YOUR ASSIGNMENT
The entries below are to be restated exactly, and their images are to be omitted.

Saved entries
-------

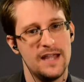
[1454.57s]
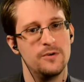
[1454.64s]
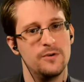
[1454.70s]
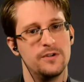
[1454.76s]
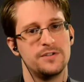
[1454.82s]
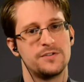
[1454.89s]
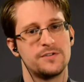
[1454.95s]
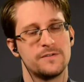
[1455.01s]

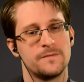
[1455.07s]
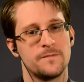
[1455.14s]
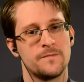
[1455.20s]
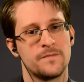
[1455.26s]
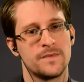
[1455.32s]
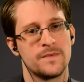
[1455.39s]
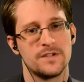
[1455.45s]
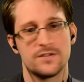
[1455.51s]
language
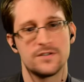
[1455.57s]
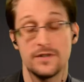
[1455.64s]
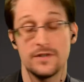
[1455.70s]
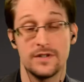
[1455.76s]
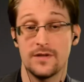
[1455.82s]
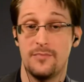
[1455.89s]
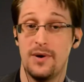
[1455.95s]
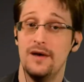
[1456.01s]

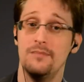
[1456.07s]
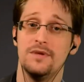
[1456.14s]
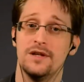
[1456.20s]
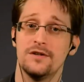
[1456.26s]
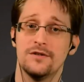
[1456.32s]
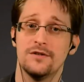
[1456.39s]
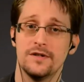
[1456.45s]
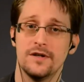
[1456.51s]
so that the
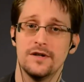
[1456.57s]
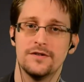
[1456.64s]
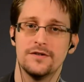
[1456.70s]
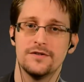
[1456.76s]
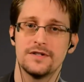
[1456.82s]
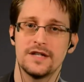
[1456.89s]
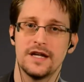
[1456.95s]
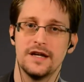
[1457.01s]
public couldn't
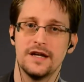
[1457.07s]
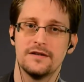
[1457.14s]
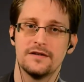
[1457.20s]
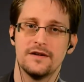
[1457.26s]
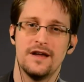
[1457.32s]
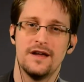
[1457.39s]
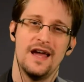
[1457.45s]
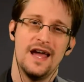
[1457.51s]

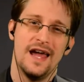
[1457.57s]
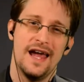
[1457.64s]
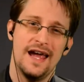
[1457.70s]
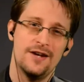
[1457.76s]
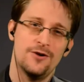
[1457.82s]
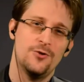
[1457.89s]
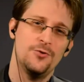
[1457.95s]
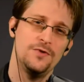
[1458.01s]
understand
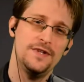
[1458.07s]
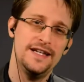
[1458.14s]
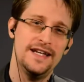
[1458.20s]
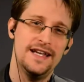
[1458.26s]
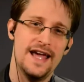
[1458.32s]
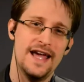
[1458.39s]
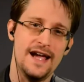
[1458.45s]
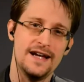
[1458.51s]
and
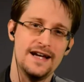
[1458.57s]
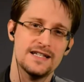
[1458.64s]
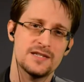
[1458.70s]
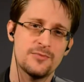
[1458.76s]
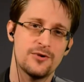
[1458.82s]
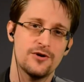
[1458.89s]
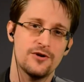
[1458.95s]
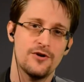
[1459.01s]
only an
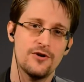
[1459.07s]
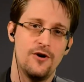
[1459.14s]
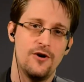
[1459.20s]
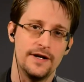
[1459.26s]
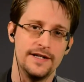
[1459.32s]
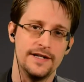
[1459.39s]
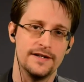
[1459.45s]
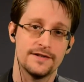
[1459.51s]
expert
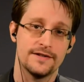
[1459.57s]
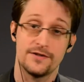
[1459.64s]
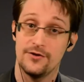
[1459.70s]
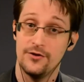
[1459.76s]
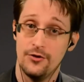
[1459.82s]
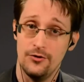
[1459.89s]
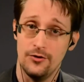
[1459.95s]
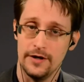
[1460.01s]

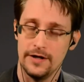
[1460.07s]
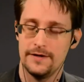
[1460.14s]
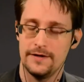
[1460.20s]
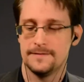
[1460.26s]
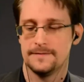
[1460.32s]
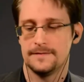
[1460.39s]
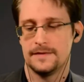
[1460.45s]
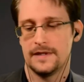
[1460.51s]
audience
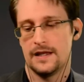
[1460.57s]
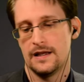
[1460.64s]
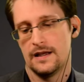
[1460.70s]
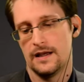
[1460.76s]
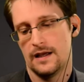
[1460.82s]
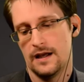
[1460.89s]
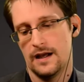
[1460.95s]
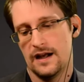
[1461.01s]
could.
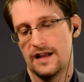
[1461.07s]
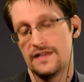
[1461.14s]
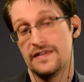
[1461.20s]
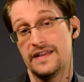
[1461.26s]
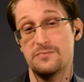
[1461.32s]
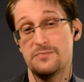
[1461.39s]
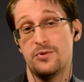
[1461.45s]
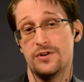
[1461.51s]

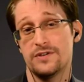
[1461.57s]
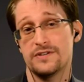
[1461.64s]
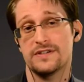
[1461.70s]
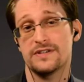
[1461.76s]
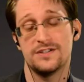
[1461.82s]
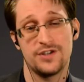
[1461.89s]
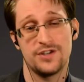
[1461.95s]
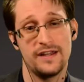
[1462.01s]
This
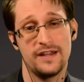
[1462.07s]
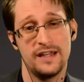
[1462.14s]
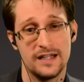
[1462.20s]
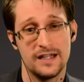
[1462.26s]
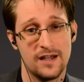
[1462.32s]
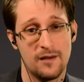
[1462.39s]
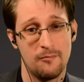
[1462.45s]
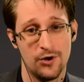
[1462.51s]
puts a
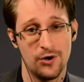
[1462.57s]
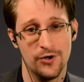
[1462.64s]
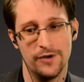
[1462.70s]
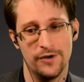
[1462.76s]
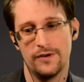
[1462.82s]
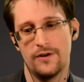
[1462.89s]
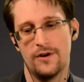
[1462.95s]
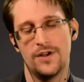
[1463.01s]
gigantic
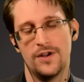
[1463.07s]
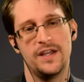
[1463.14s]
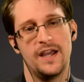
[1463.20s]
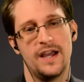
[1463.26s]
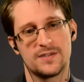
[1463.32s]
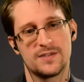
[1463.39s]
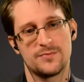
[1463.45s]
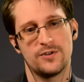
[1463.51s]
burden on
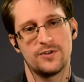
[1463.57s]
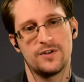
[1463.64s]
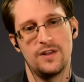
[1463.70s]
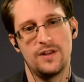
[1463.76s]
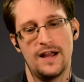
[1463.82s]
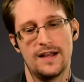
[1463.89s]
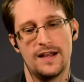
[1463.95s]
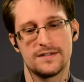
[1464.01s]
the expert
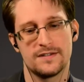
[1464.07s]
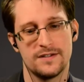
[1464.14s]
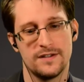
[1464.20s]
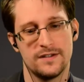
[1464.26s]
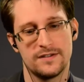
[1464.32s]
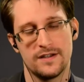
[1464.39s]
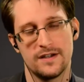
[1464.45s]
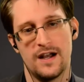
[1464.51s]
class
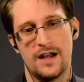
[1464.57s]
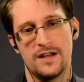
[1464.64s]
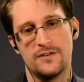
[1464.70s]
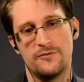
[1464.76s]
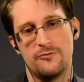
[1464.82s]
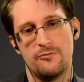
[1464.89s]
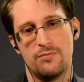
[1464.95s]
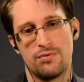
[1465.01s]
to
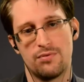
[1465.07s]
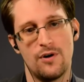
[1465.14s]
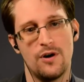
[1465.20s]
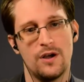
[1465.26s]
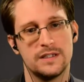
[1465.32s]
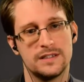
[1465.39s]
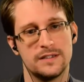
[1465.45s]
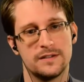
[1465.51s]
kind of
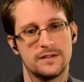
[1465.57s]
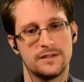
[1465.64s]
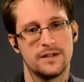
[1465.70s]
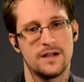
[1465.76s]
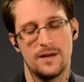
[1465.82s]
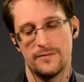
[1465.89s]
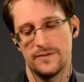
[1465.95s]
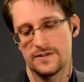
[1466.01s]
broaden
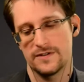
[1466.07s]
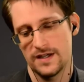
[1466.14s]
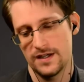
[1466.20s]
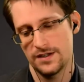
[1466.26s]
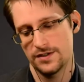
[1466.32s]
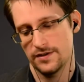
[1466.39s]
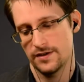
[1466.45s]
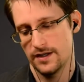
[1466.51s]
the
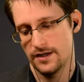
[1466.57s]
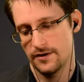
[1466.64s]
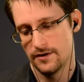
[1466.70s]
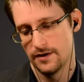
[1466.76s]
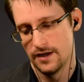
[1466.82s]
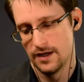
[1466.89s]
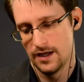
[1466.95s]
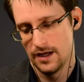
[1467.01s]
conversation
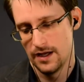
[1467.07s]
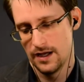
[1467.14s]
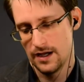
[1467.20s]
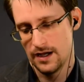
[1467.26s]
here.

-------

TASK RESULT
[1454.57s]
[1454.64s]
[1454.70s]
[1454.76s]
[1454.82s]
[1454.89s]
[1454.95s]
[1455.01s]

[1455.07s]
[1455.14s]
[1455.20s]
[1455.26s]
[1455.32s]
[1455.39s]
[1455.45s]
[1455.51s]
language
[1455.57s]
[1455.64s]
[1455.70s]
[1455.76s]
[1455.82s]
[1455.89s]
[1455.95s]
[1456.01s]

[1456.07s]
[1456.14s]
[1456.20s]
[1456.26s]
[1456.32s]
[1456.39s]
[1456.45s]
[1456.51s]
so that the
[1456.57s]
[1456.64s]
[1456.70s]
[1456.76s]
[1456.82s]
[1456.89s]
[1456.95s]
[1457.01s]
public couldn't
[1457.07s]
[1457.14s]
[1457.20s]
[1457.26s]
[1457.32s]
[1457.39s]
[1457.45s]
[1457.51s]

[1457.57s]
[1457.64s]
[1457.70s]
[1457.76s]
[1457.82s]
[1457.89s]
[1457.95s]
[1458.01s]
understand
[1458.07s]
[1458.14s]
[1458.20s]
[1458.26s]
[1458.32s]
[1458.39s]
[1458.45s]
[1458.51s]
and
[1458.57s]
[1458.64s]
[1458.70s]
[1458.76s]
[1458.82s]
[1458.89s]
[1458.95s]
[1459.01s]
only an
[1459.07s]
[1459.14s]
[1459.20s]
[1459.26s]
[1459.32s]
[1459.39s]
[1459.45s]
[1459.51s]
expert
[1459.57s]
[1459.64s]
[1459.70s]
[1459.76s]
[1459.82s]
[1459.89s]
[1459.95s]
[1460.01s]

[1460.07s]
[1460.14s]
[1460.20s]
[1460.26s]
[1460.32s]
[1460.39s]
[1460.45s]
[1460.51s]
audience
[1460.57s]
[1460.64s]
[1460.70s]
[1460.76s]
[1460.82s]
[1460.89s]
[1460.95s]
[1461.01s]
could.
[1461.07s]
[1461.14s]
[1461.20s]
[1461.26s]
[1461.32s]
[1461.39s]
[1461.45s]
[1461.51s]

[1461.57s]
[1461.64s]
[1461.70s]
[1461.76s]
[1461.82s]
[1461.89s]
[1461.95s]
[1462.01s]
This
[1462.07s]
[1462.14s]
[1462.20s]
[1462.26s]
[1462.32s]
[1462.39s]
[1462.45s]
[1462.51s]
puts a
[1462.57s]
[1462.64s]
[1462.70s]
[1462.76s]
[1462.82s]
[1462.89s]
[1462.95s]
[1463.01s]
gigantic
[1463.07s]
[1463.14s]
[1463.20s]
[1463.26s]
[1463.32s]
[1463.39s]
[1463.45s]
[1463.51s]
burden on
[1463.57s]
[1463.64s]
[1463.70s]
[1463.76s]
[1463.82s]
[1463.89s]
[1463.95s]
[1464.01s]
the expert
[1464.07s]
[1464.14s]
[1464.20s]
[1464.26s]
[1464.32s]
[1464.39s]
[1464.45s]
[1464.51s]
class
[1464.57s]
[1464.64s]
[1464.70s]
[1464.76s]
[1464.82s]
[1464.89s]
[1464.95s]
[1465.01s]
to
[1465.07s]
[1465.14s]
[1465.20s]
[1465.26s]
[1465.32s]
[1465.39s]
[1465.45s]
[1465.51s]
kind of
[1465.57s]
[1465.64s]
[1465.70s]
[1465.76s]
[1465.82s]
[1465.89s]
[1465.95s]
[1466.01s]
broaden
[1466.07s]
[1466.14s]
[1466.20s]
[1466.26s]
[1466.32s]
[1466.39s]
[1466.45s]
[1466.51s]
the
[1466.57s]
[1466.64s]
[1466.70s]
[1466.76s]
[1466.82s]
[1466.89s]
[1466.95s]
[1467.01s]
conversation
[1467.07s]
[1467.14s]
[1467.20s]
[1467.26s]
here.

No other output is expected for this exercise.